[Work to complete] Repeat the entries exactly, and do not carry the pictures over.

[Records provided]

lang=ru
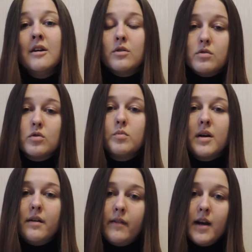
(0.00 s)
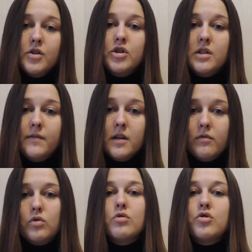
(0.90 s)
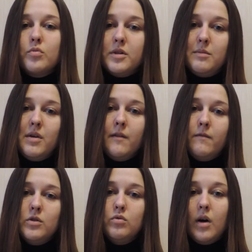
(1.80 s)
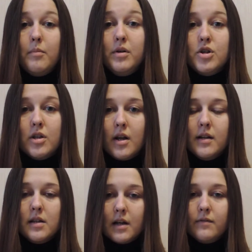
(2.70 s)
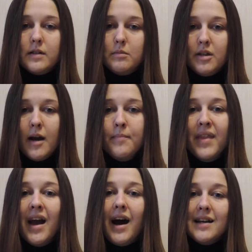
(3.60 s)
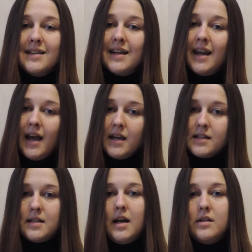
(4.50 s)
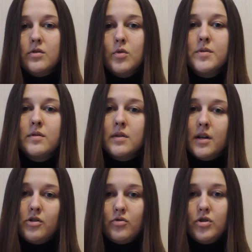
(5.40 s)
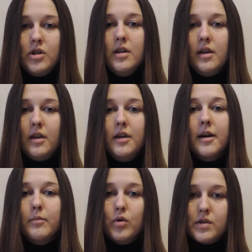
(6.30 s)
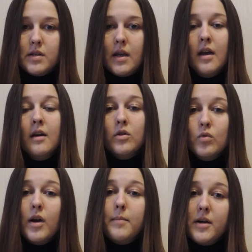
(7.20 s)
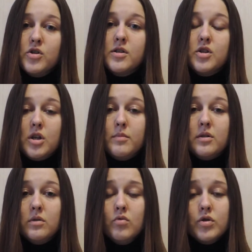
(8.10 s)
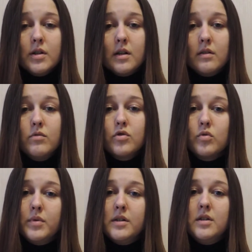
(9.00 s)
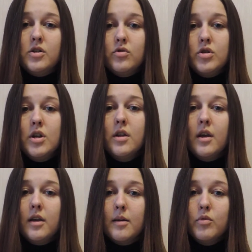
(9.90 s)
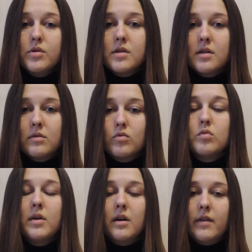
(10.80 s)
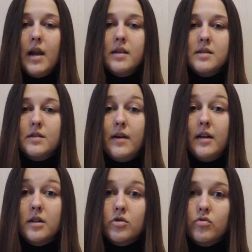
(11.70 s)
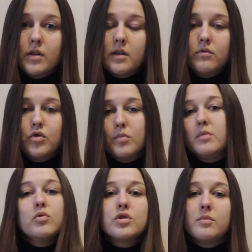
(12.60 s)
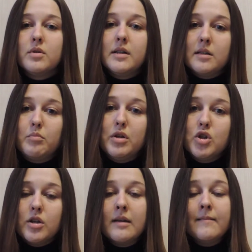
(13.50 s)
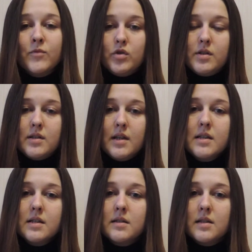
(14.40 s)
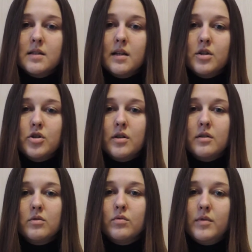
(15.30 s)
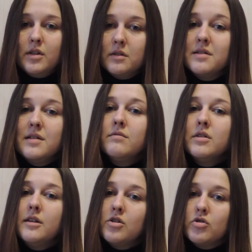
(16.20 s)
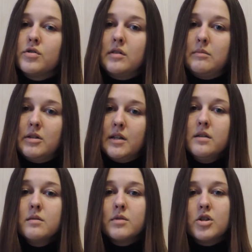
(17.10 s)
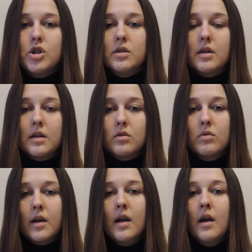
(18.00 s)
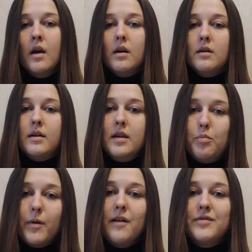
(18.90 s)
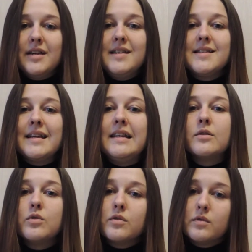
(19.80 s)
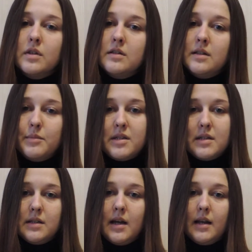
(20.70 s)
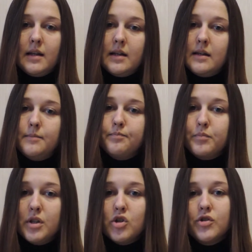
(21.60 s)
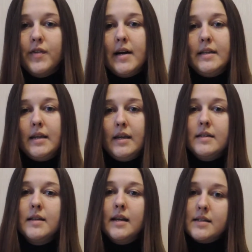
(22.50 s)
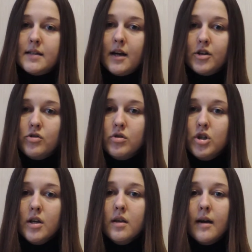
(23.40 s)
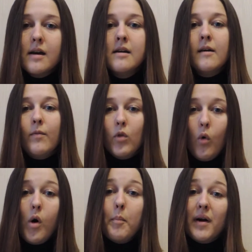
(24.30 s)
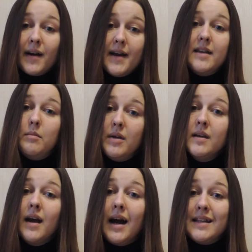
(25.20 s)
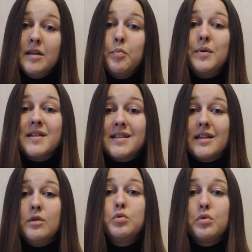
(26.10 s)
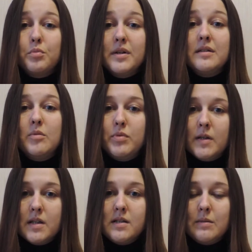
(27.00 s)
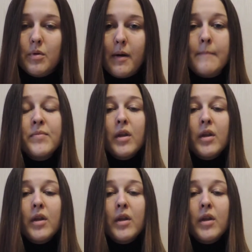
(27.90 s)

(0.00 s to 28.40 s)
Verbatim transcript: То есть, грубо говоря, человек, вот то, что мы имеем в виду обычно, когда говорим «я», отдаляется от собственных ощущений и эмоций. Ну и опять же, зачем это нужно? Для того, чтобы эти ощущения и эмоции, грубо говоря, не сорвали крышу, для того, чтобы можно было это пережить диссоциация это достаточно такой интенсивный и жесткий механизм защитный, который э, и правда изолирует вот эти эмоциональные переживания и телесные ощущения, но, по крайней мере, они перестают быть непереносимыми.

[Completed exercise]
lang=ru
(0.00 s)
(0.90 s)
(1.80 s)
(2.70 s)
(3.60 s)
(4.50 s)
(5.40 s)
(6.30 s)
(7.20 s)
(8.10 s)
(9.00 s)
(9.90 s)
(10.80 s)
(11.70 s)
(12.60 s)
(13.50 s)
(14.40 s)
(15.30 s)
(16.20 s)
(17.10 s)
(18.00 s)
(18.90 s)
(19.80 s)
(20.70 s)
(21.60 s)
(22.50 s)
(23.40 s)
(24.30 s)
(25.20 s)
(26.10 s)
(27.00 s)
(27.90 s)

(0.00 s to 28.40 s)
Verbatim transcript: То есть, грубо говоря, человек, вот то, что мы имеем в виду обычно, когда говорим «я», отдаляется от собственных ощущений и эмоций. Ну и опять же, зачем это нужно? Для того, чтобы эти ощущения и эмоции, грубо говоря, не сорвали крышу, для того, чтобы можно было это пережить диссоциация это достаточно такой интенсивный и жесткий механизм защитный, который э, и правда изолирует вот эти эмоциональные переживания и телесные ощущения, но, по крайней мере, они перестают быть непереносимыми.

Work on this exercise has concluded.